**Problem to solve:** Starting at the line that contains "(84.66 s to 84.81 s)", return every line through the end of the data exactly, without pictures.

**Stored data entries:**
____________________

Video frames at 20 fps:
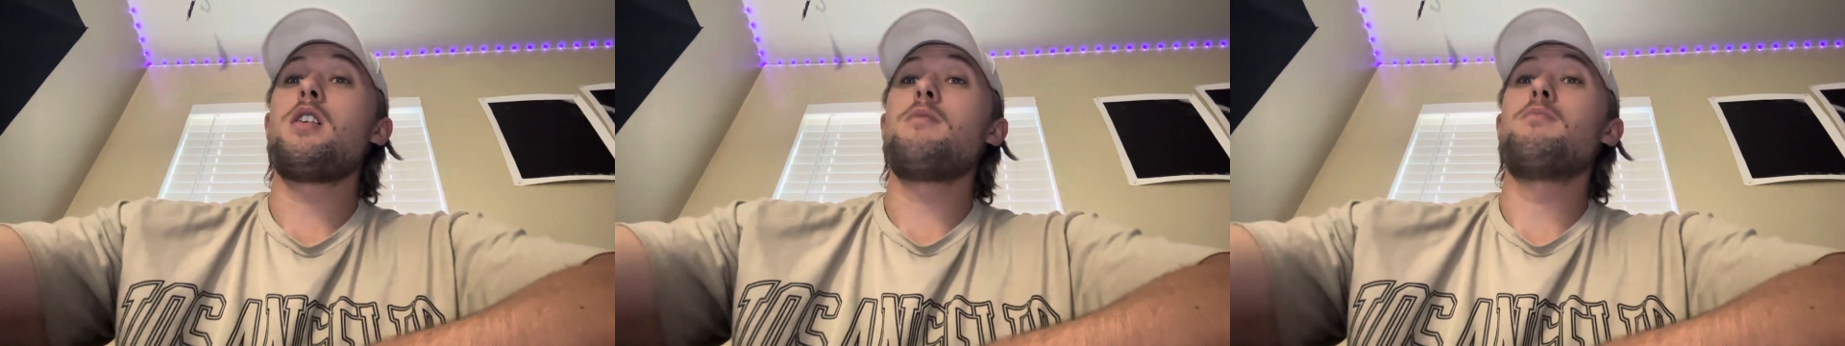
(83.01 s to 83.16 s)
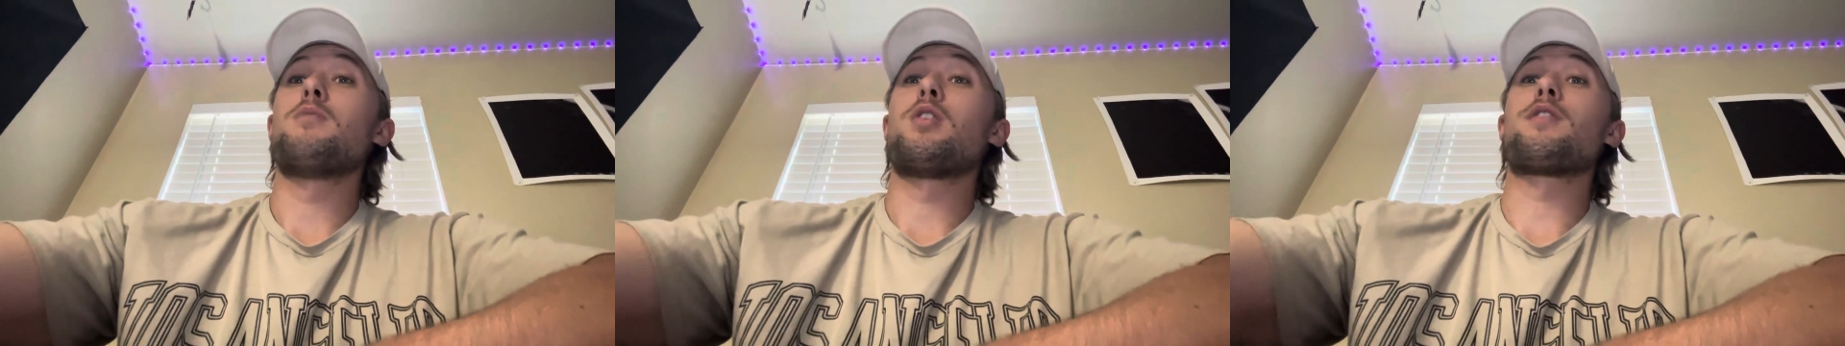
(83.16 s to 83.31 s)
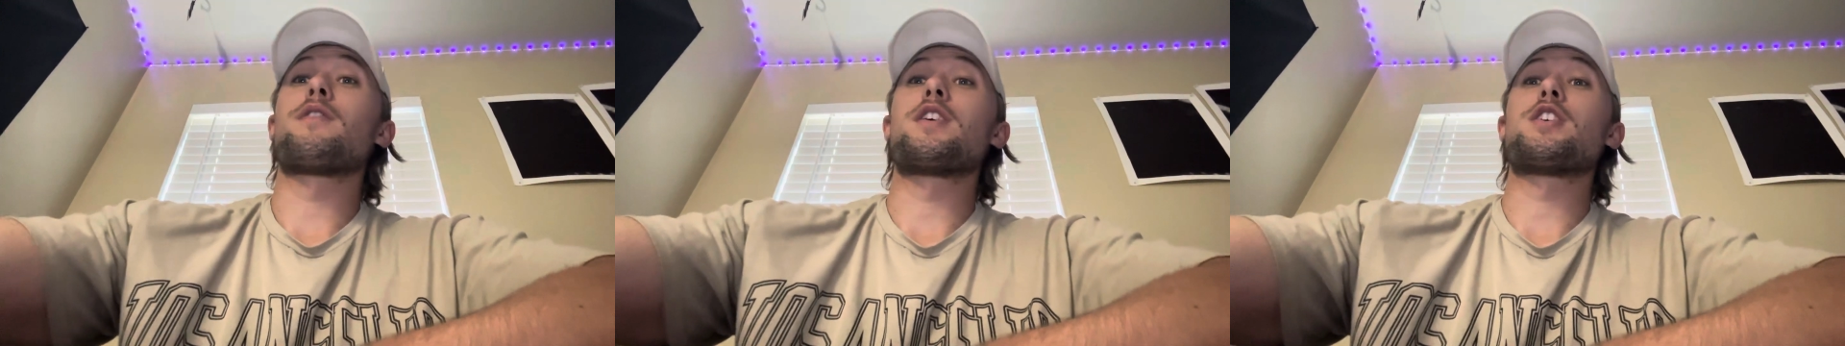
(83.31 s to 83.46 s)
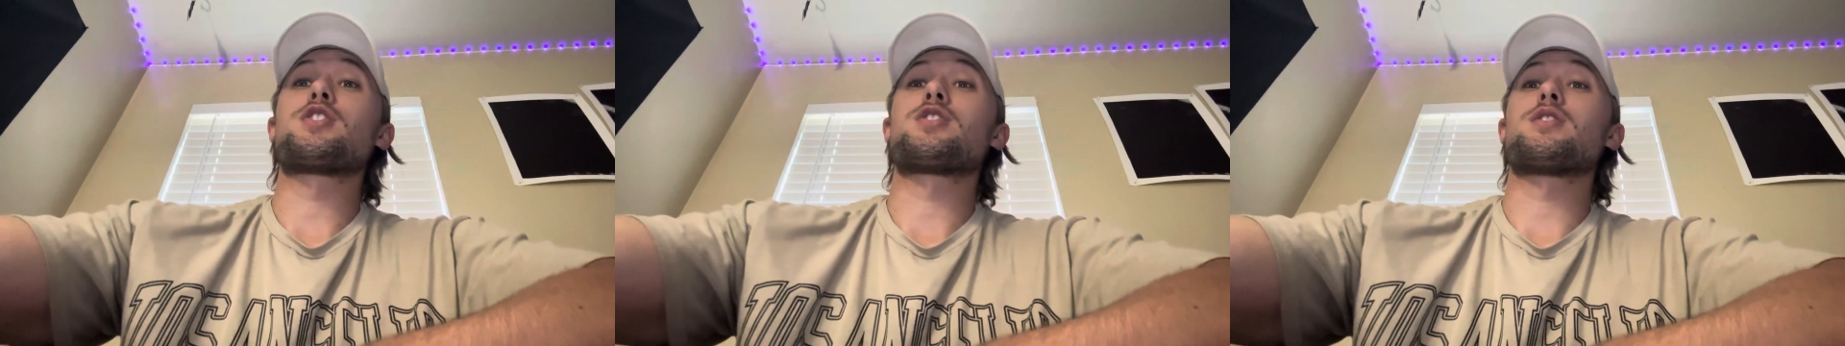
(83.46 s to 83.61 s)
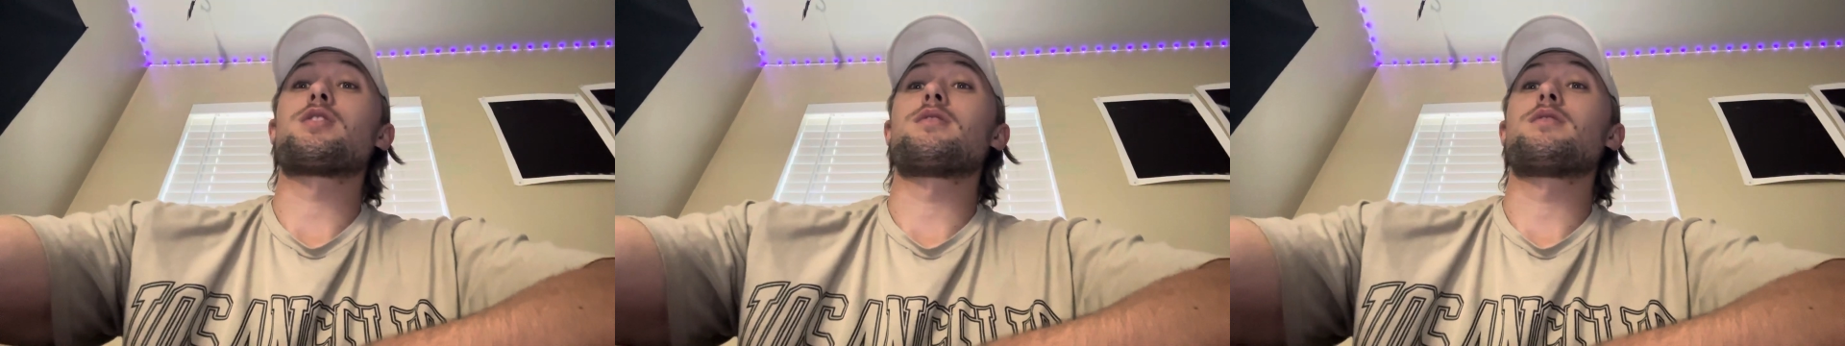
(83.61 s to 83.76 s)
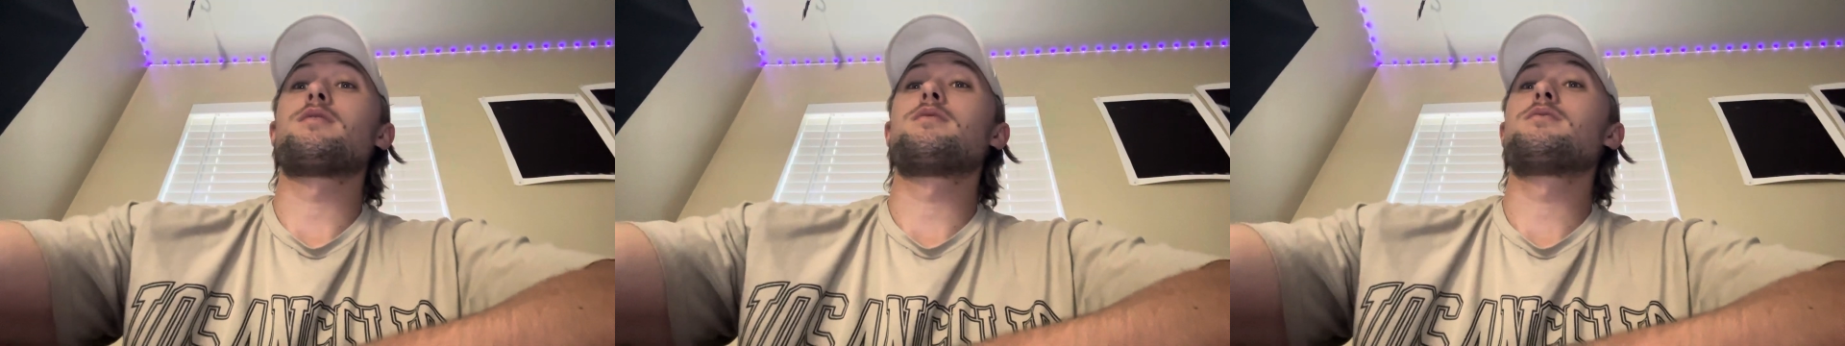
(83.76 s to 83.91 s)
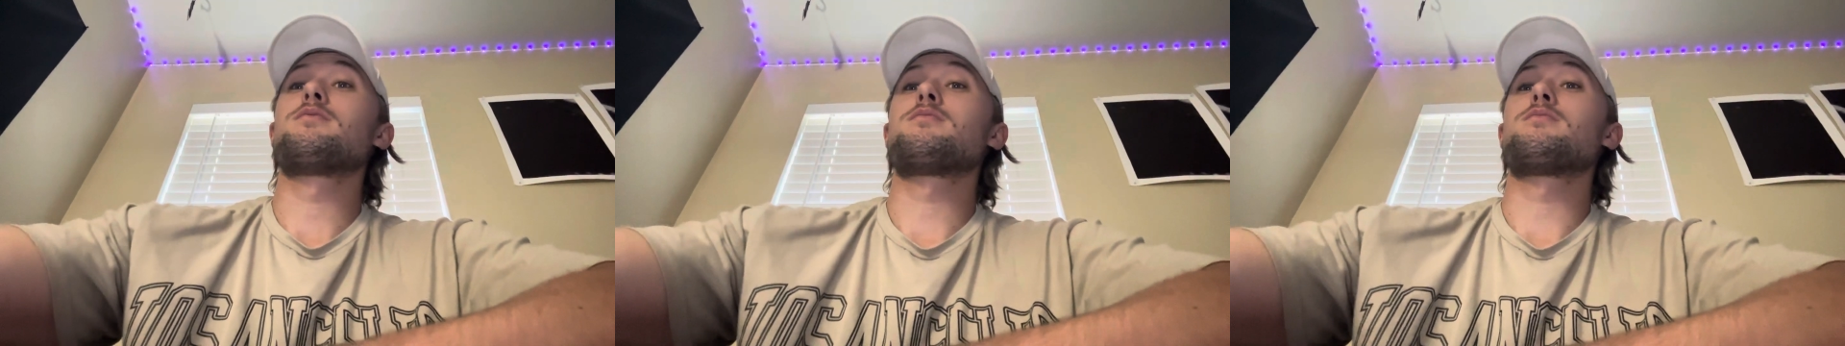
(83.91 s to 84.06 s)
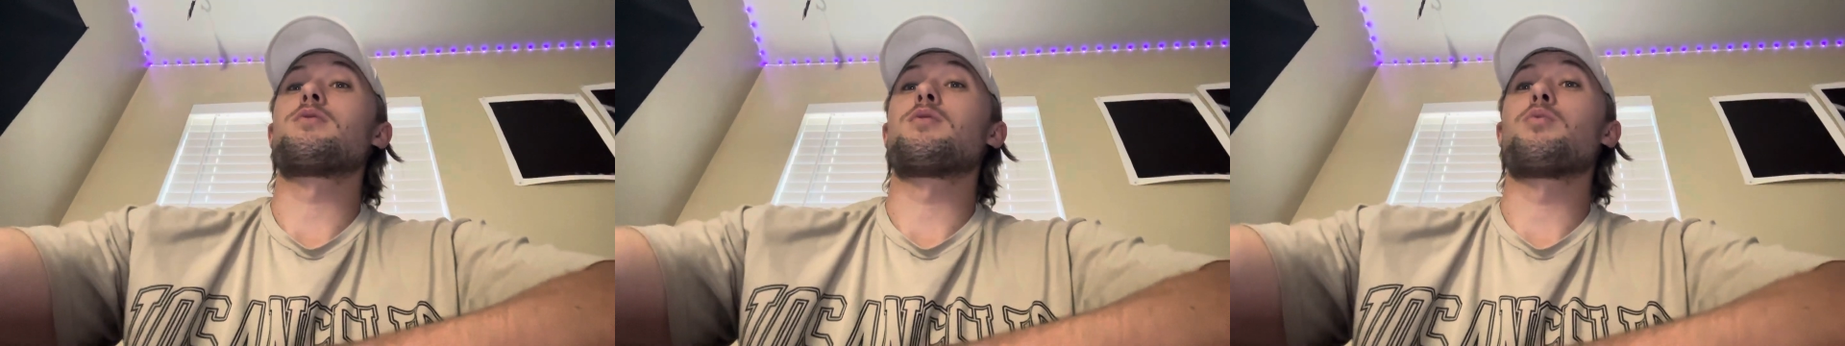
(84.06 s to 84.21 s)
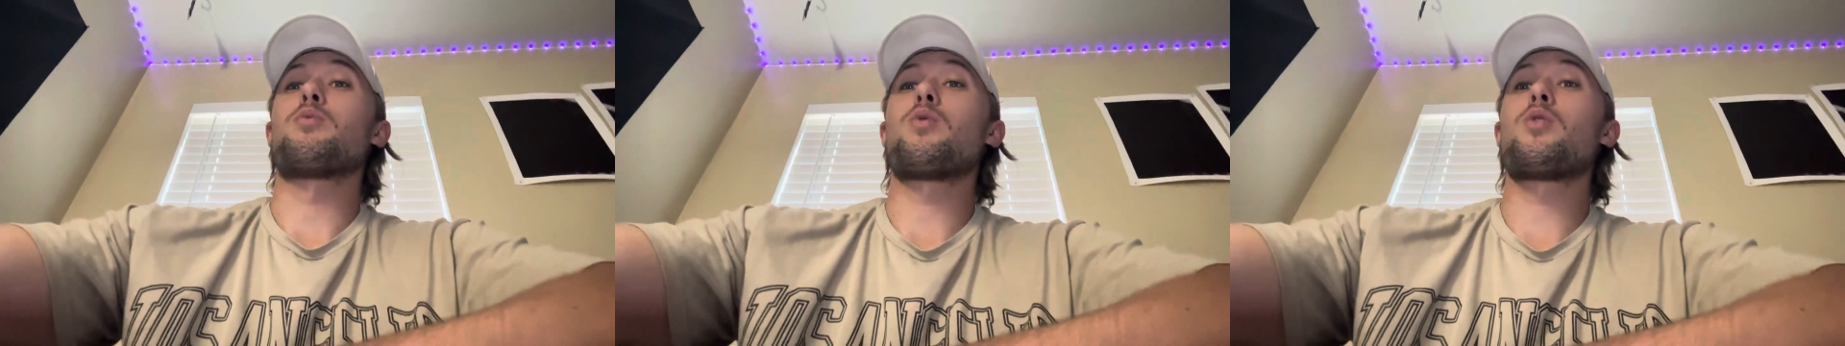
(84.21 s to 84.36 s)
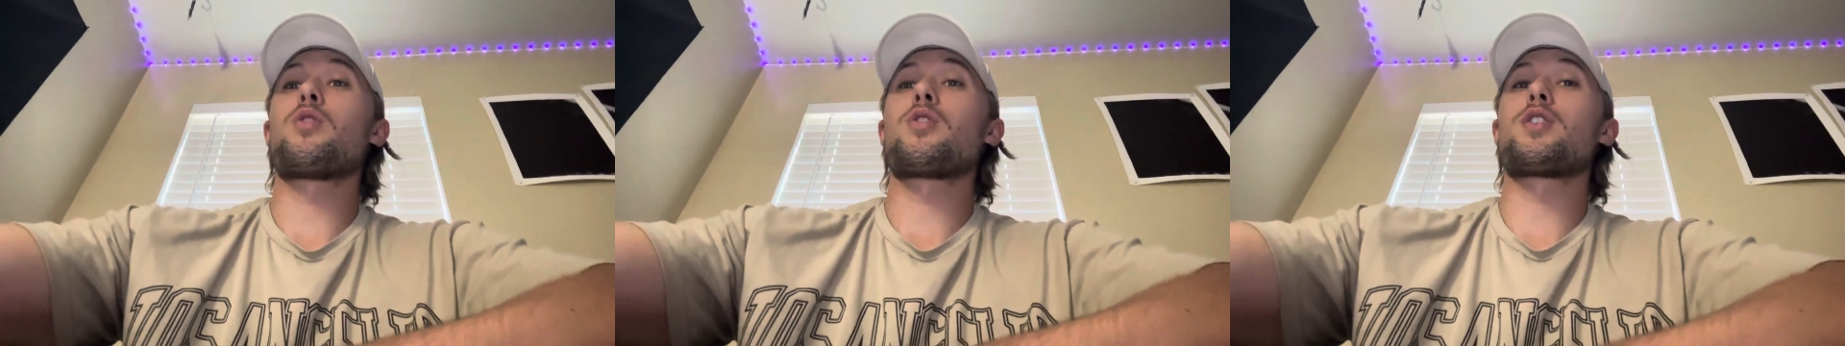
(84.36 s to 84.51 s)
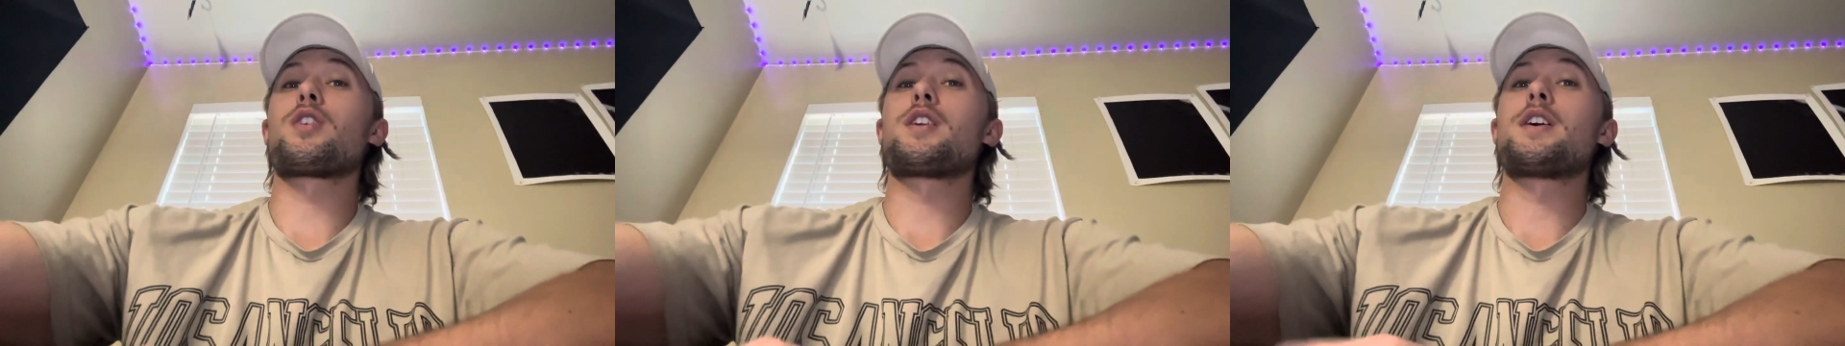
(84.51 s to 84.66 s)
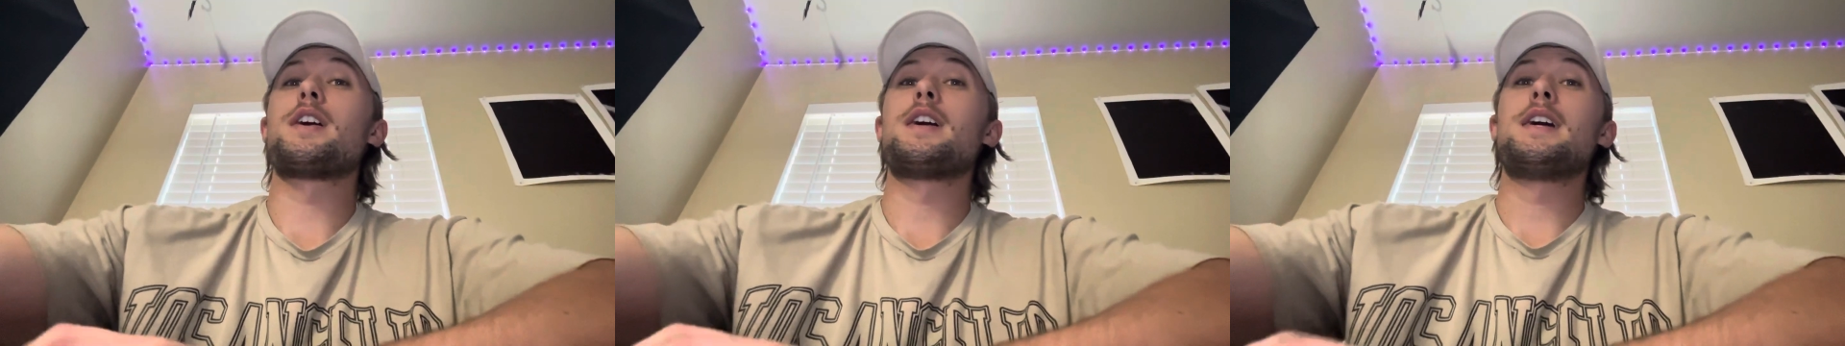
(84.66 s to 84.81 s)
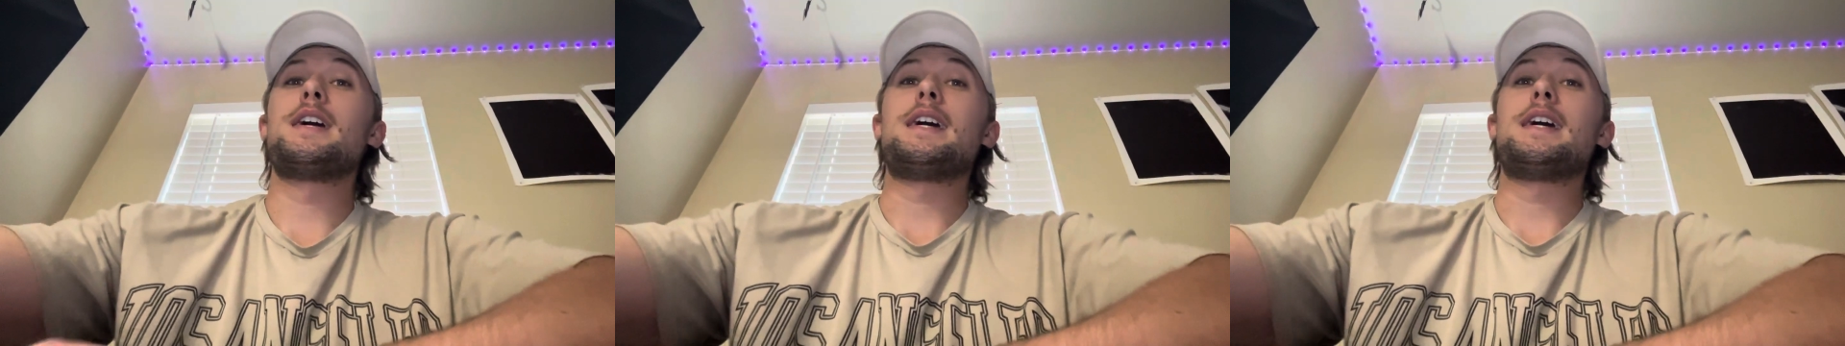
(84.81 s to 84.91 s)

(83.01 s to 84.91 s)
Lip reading: motivation, reward,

____________________

**Solution to this problem:**
(84.66 s to 84.81 s)
(84.81 s to 84.91 s)

(83.01 s to 84.91 s)
Lip reading: motivation, reward,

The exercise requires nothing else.